Could you give the data that follows again exactly, without its pictures?
====== Material for the task ======
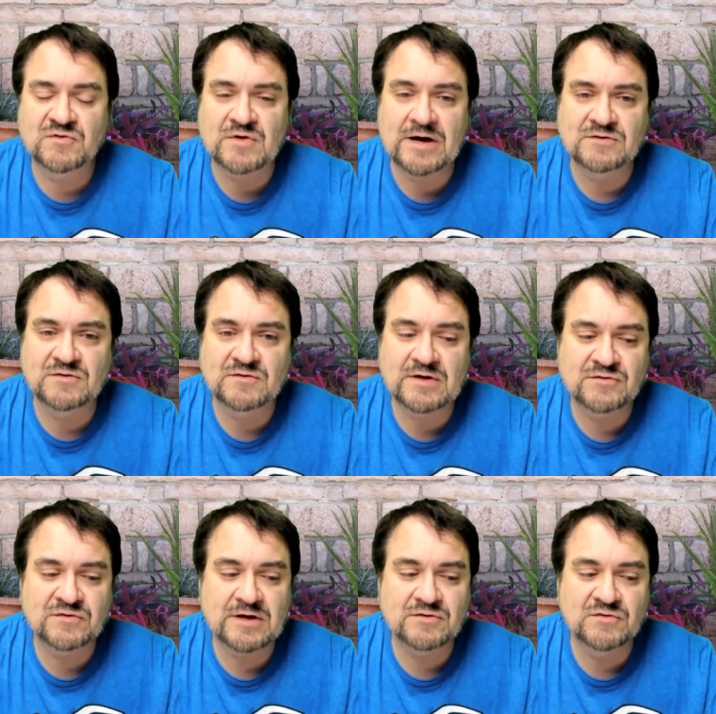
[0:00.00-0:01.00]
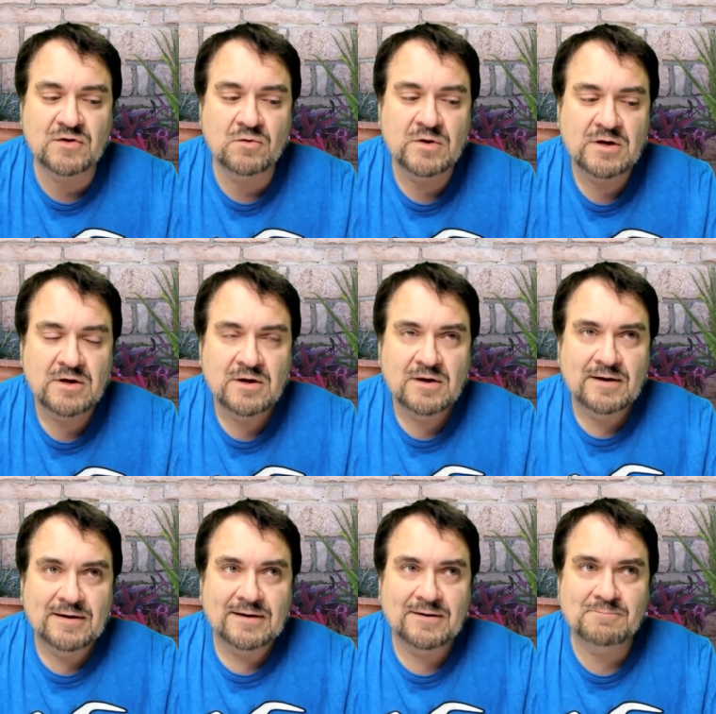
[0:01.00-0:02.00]
and sites, as I said. So
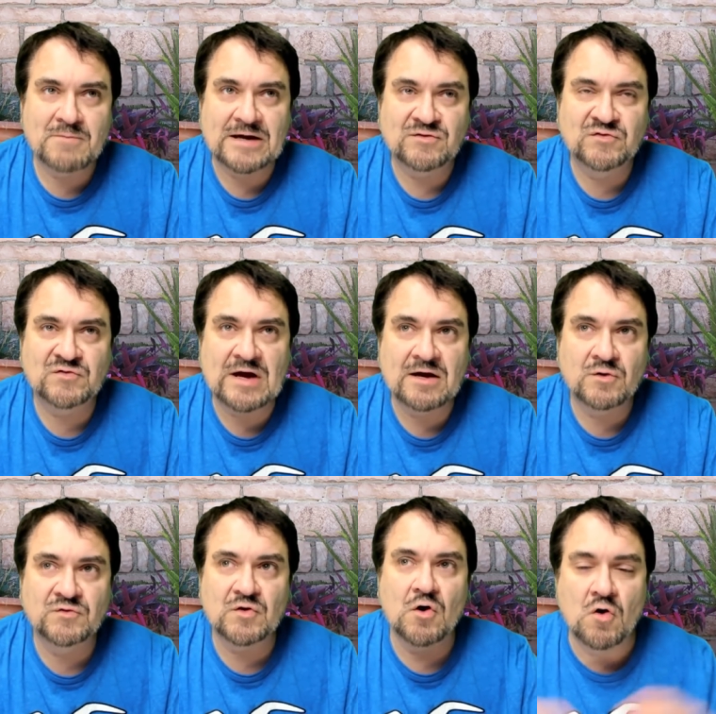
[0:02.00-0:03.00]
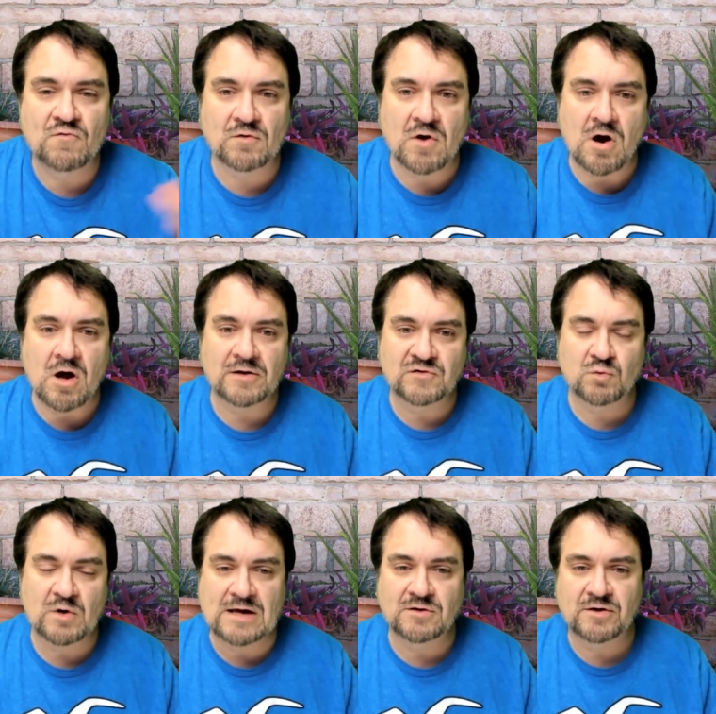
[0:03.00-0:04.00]
my sales overall is
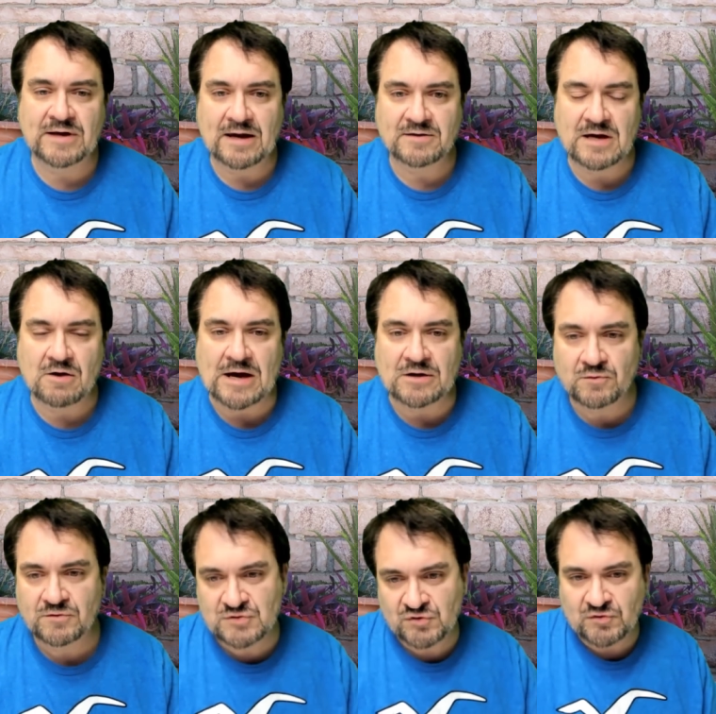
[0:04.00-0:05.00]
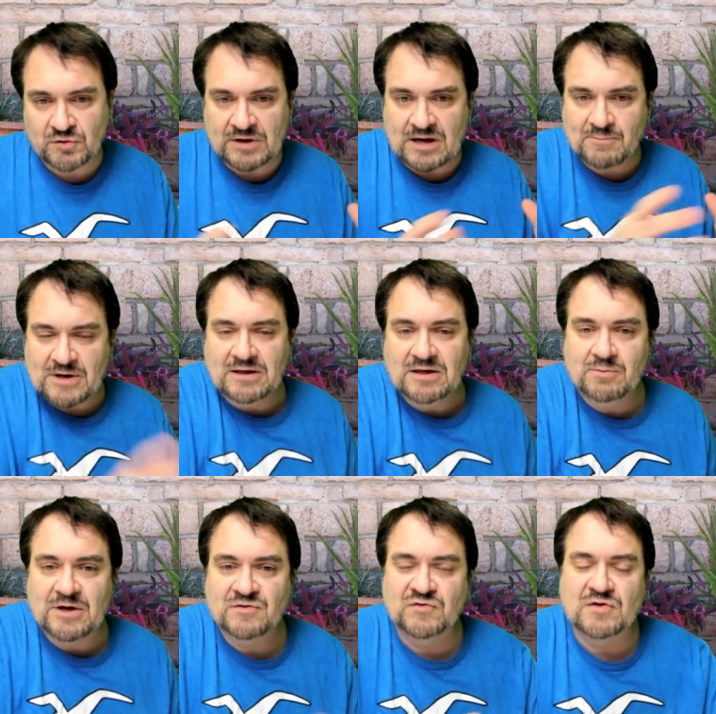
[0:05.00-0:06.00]
what I look at now. I don't just look at my
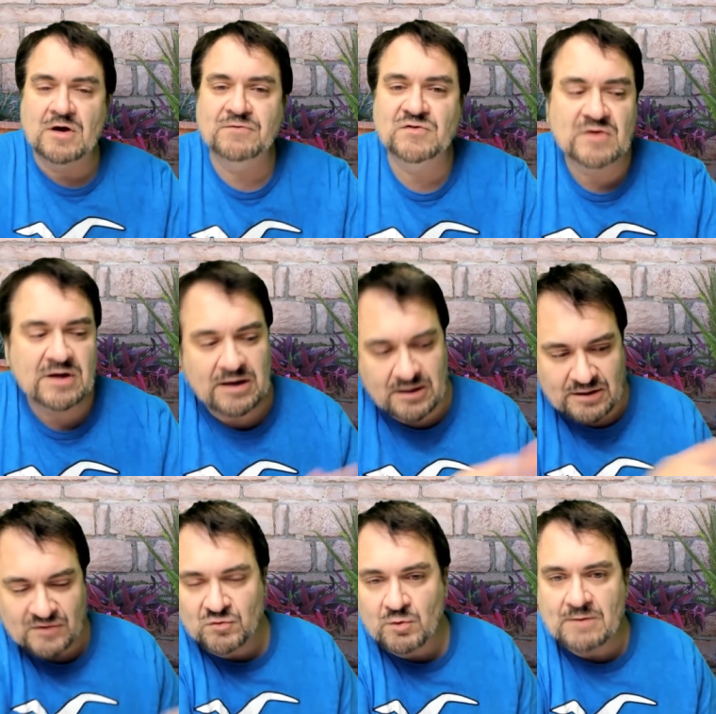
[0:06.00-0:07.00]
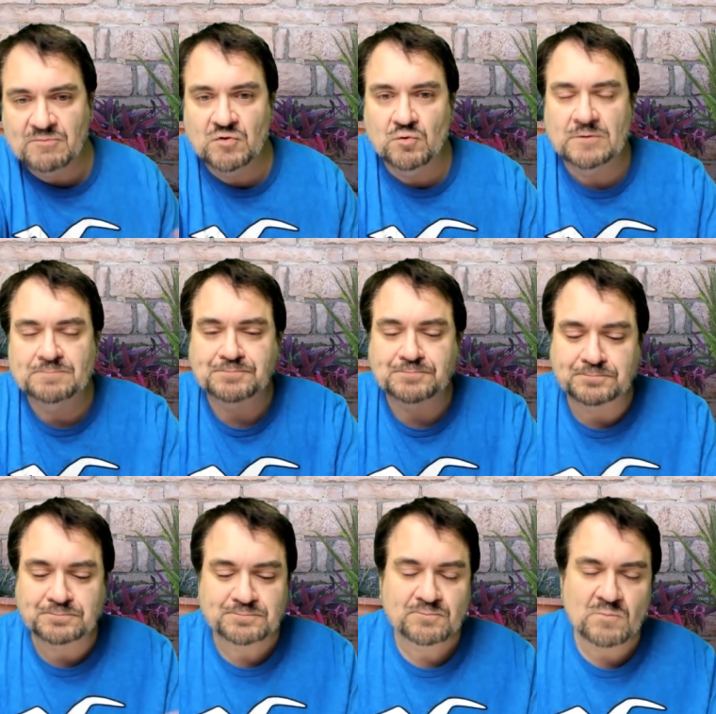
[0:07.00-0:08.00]
eBay stuff and say, hey, that's what I'm doing.
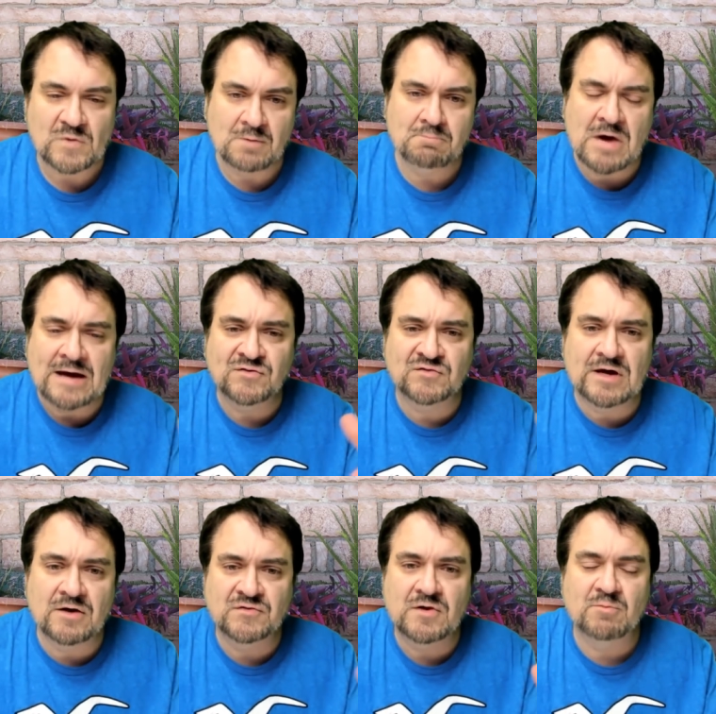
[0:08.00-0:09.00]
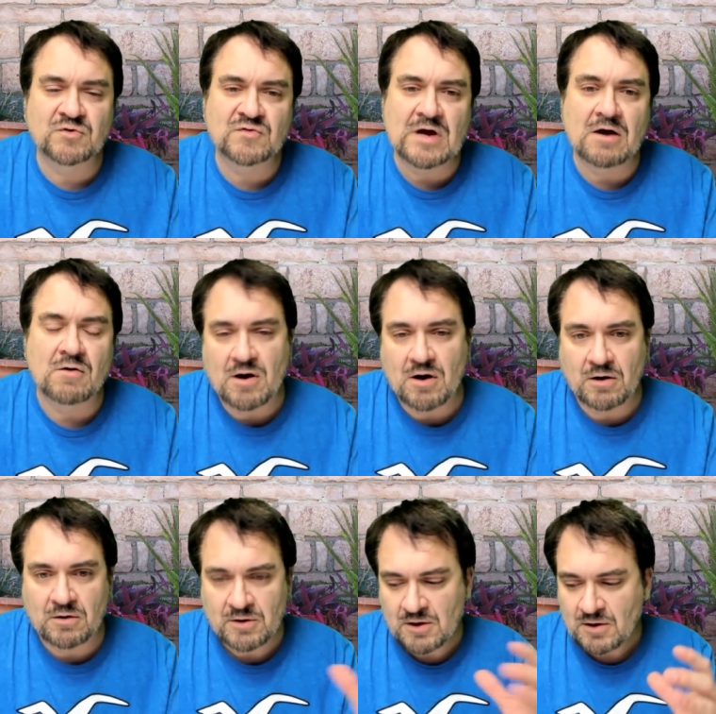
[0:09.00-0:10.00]
My sales numbers now
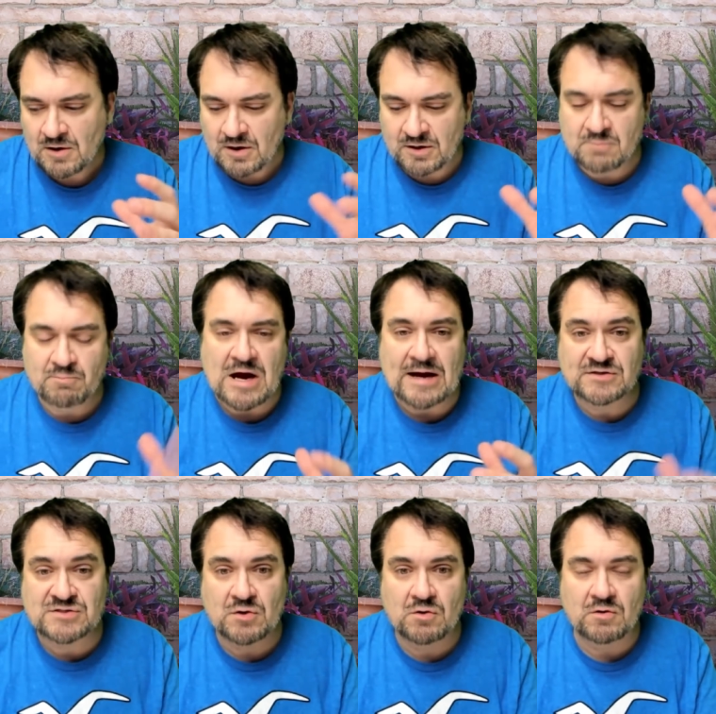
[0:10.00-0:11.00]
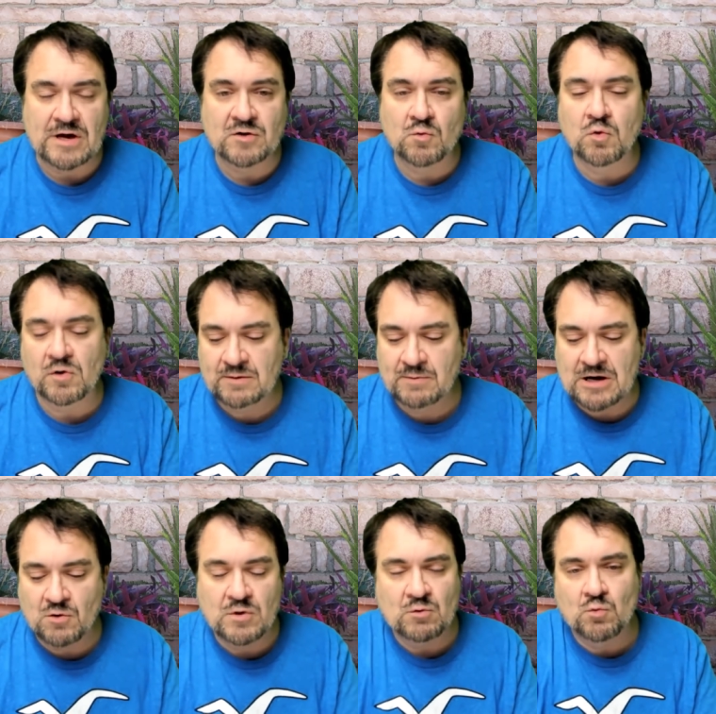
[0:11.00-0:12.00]
are a combined total. I don't worry
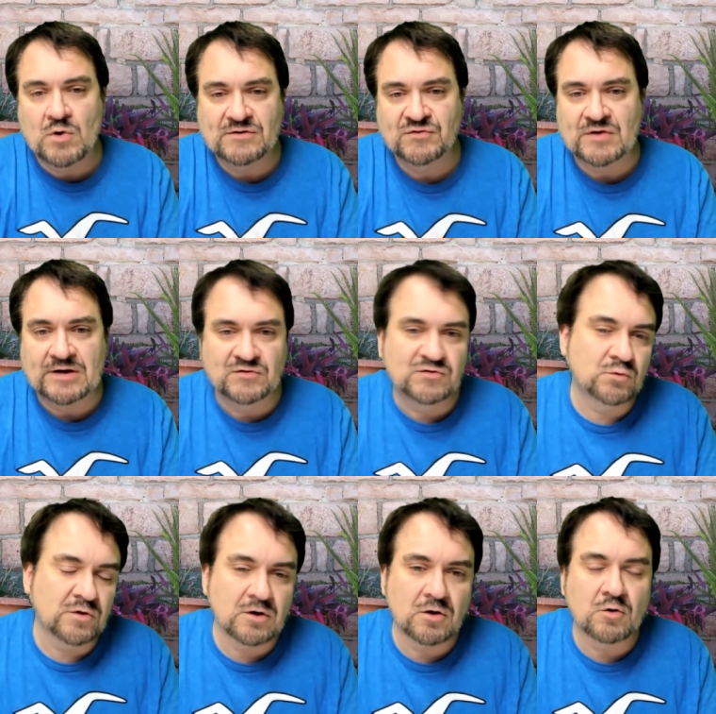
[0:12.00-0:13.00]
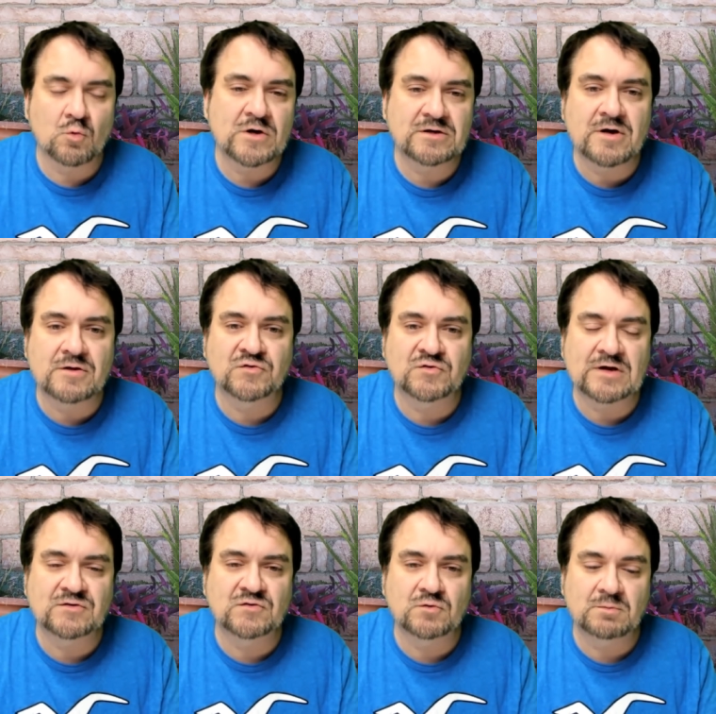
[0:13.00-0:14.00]
about what one site's doing or what another
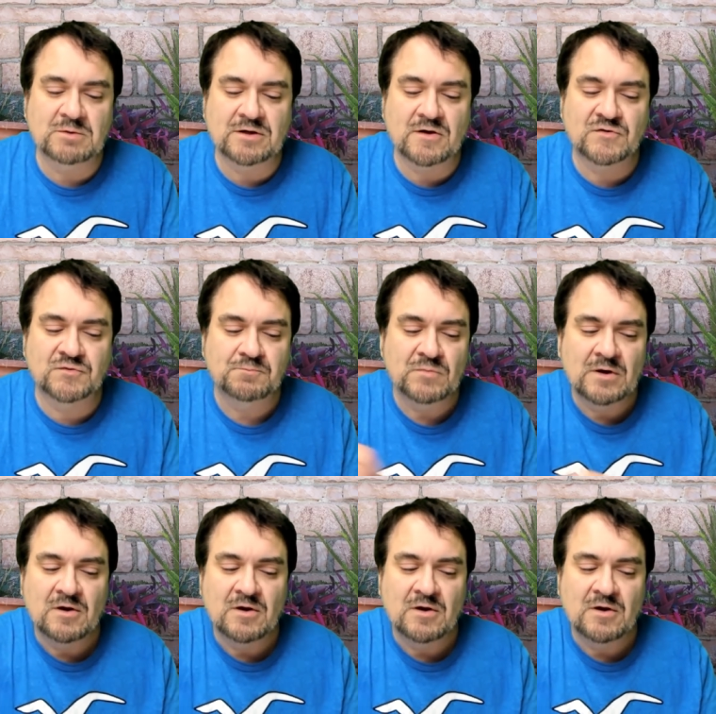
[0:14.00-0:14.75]
site's doing because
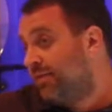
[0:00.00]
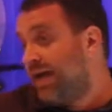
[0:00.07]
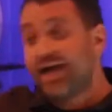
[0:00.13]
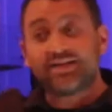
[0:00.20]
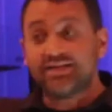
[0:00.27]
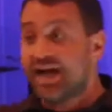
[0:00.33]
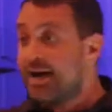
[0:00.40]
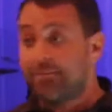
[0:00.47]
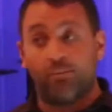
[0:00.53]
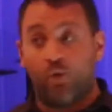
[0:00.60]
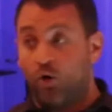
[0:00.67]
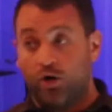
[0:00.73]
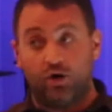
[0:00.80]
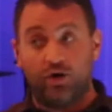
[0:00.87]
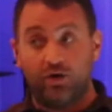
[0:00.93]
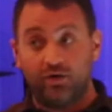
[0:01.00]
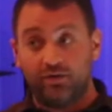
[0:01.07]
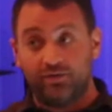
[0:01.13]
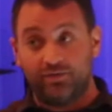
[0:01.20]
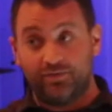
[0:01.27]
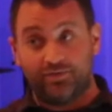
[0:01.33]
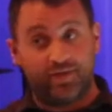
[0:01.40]
that's not
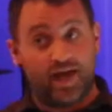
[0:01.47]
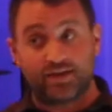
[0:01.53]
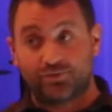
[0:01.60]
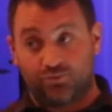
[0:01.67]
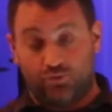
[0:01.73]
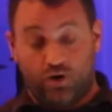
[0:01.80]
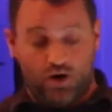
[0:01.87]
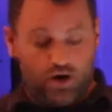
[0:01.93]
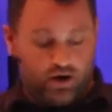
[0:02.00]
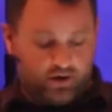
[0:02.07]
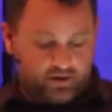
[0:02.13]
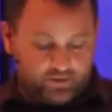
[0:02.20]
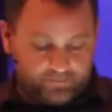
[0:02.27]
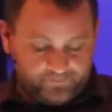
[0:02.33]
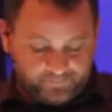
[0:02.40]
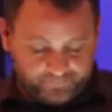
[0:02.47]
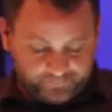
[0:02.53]
moral, that's wrong.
======
→ **Answer for the task**
[0:00.00-0:01.00]
[0:01.00-0:02.00]
and sites, as I said. So
[0:02.00-0:03.00]
[0:03.00-0:04.00]
my sales overall is
[0:04.00-0:05.00]
[0:05.00-0:06.00]
what I look at now. I don't just look at my
[0:06.00-0:07.00]
[0:07.00-0:08.00]
eBay stuff and say, hey, that's what I'm doing.
[0:08.00-0:09.00]
[0:09.00-0:10.00]
My sales numbers now
[0:10.00-0:11.00]
[0:11.00-0:12.00]
are a combined total. I don't worry
[0:12.00-0:13.00]
[0:13.00-0:14.00]
about what one site's doing or what another
[0:14.00-0:14.75]
site's doing because
[0:00.00]
[0:00.07]
[0:00.13]
[0:00.20]
[0:00.27]
[0:00.33]
[0:00.40]
[0:00.47]
[0:00.53]
[0:00.60]
[0:00.67]
[0:00.73]
[0:00.80]
[0:00.87]
[0:00.93]
[0:01.00]
[0:01.07]
[0:01.13]
[0:01.20]
[0:01.27]
[0:01.33]
[0:01.40]
that's not
[0:01.47]
[0:01.53]
[0:01.60]
[0:01.67]
[0:01.73]
[0:01.80]
[0:01.87]
[0:01.93]
[0:02.00]
[0:02.07]
[0:02.13]
[0:02.20]
[0:02.27]
[0:02.33]
[0:02.40]
[0:02.47]
[0:02.53]
moral, that's wrong.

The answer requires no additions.